So, say you meet a guy or girl and you guys hit it off. Actually, you guys have been hitting it off for, let's say, four months. Too short? Maybe six? (If we get too far, my point will have been lost). At first, you guys were taking things slow and transitioning into exclusivity but now, it's just the two of you. You both are fully aware and completely trusting of the other.
But now what? You guys aren't boyfriend and girlfriend? The only talk you two had was about being exclusive. But what is exclusive? Ideally, it's focusing on just each other, but not boyfriend and girlfriend. Because these are two labels that you aren't ready for, but you're entirely ready for what comes with the labels. Let's say you have or have not met the parents, but what is that to you nowadays? You have each other over for family events and what not. But the moment someone asks if you are dating someone or in a relationship, you quickly shut that down. "But I saw you with ____ the other day?" "Yeah, we've been seeing each other." Okay? But you guys are exclusive to seeing each other, right? You both are expecting so much from each other and the "relationship" but you won't give it the credit it deserves?
Oh yeah, and don't forget, social media cannot know about them yet. All your friends and family have met them, but social media is a no-go. Why? Some would say "hoes" and maybe others are protecting themselves from getting hurt and/or embarrassed, but personally, I'd go with the former choice.

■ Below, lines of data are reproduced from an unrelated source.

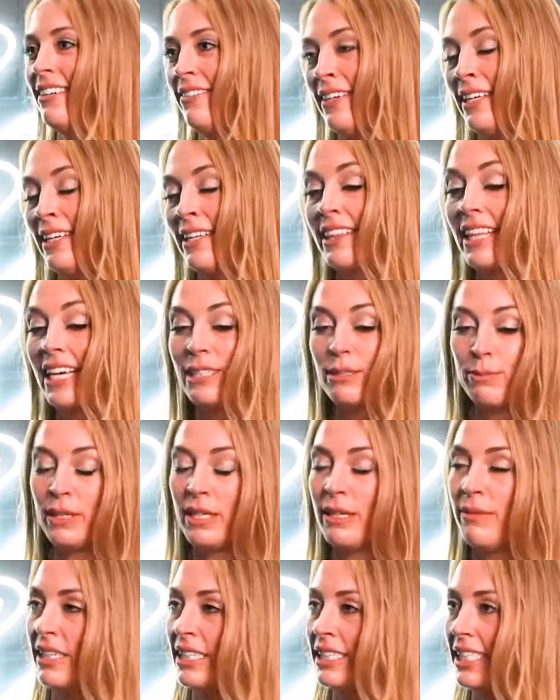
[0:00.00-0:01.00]
Well, that's
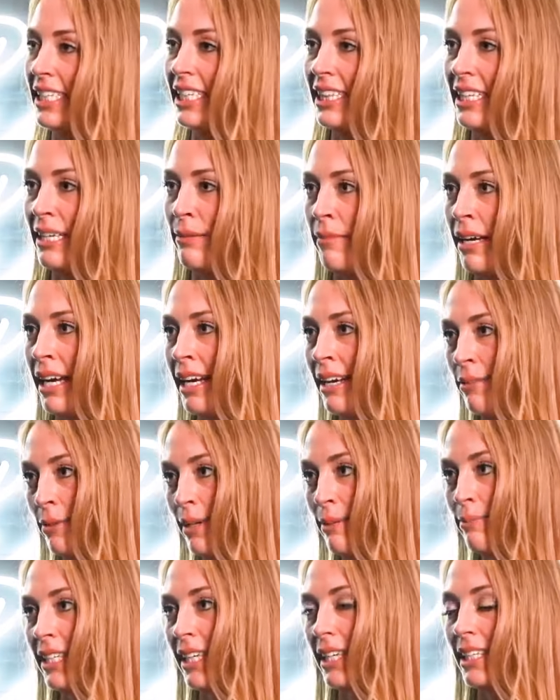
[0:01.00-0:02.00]
pretty much it. And then my
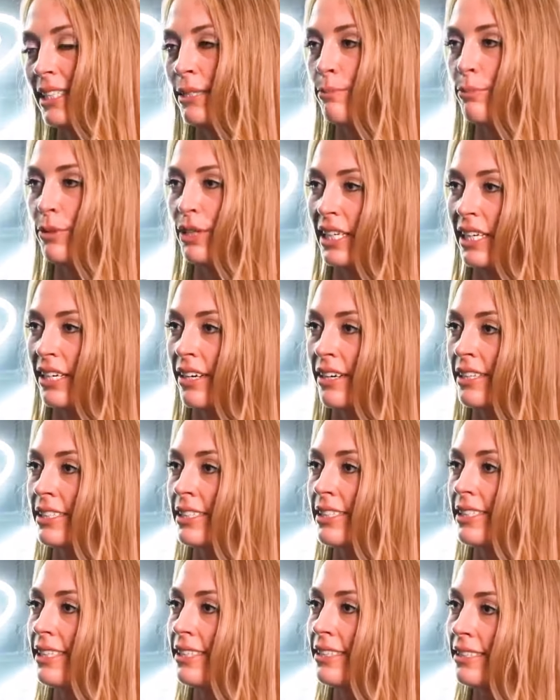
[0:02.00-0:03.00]
website is
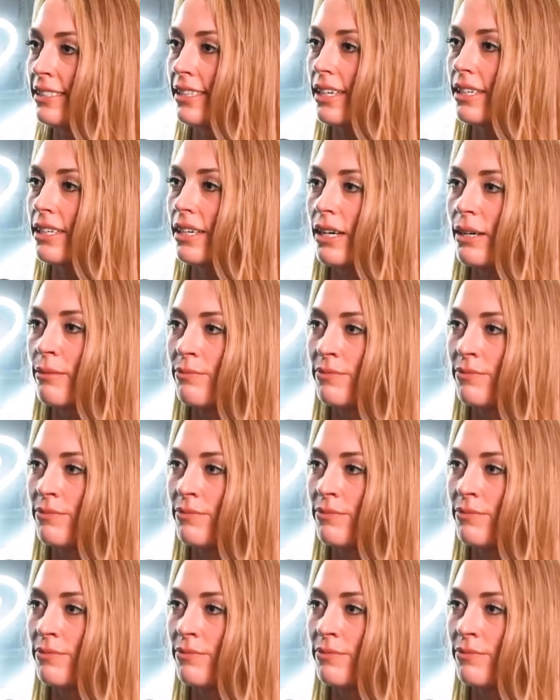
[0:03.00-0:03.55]
BrittanyArnason.com.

I think the world of dating now has become so complex that not even I, an almost 22-year-old, can keep up with. And I think, what exactly has become so hard about it? I get the trial period of a relationship to see if you two are somewhat compatible. I just don't get the lengths of them and I think people are a bit too dramatic about the length nowadays. First, you have to make sure you like them enough to be exclusive, then spend the next few months making sure everyone else in your life likes them. Then you spend a few months taking trips together or even going through a period of which you see each other on a different level. But after everything has become comfortable between you two, when is enough, enough? When you guys are getting into the everyday routine of a relationship, when do you actually call it a "relationship?"
If you are spending most weekends with someone, meeting (or not meeting, not a specific criterion for some) their family, going on various dates with them, communicating throughout the day, meeting all (or any) of their close friends, being each other's emotional support, sleeping together, and going on trips with them to places that are at least an hour outside of you two's range; I'm sorry to say this, but you two are boyfriend and girlfriend (I feel like I'm in 6th grade again saying these words), you are in a relationship with one another, and that shouldn't have to be communicated. I understand there should be some sort of talk between the transition of you two cutting yourselves off from the dating world, but is that not enough? Are effort and time not enough for you to think that maybe you guys are actually a thing without having to have that conversation?
This thinking is either old-school or unrealistic or maybe a bit of both? To be fair, I am a very up-front kind of person and maybe that's my downfall when I muse on the idea of dating. If I am doing all of the aforementioned things, you and I are dating and I don't want to feel as if I have to hold your hand and baby you by calling you "boyfriend" for you to take me seriously. So, when are we all too old to have to use labels for us to take each other seriously?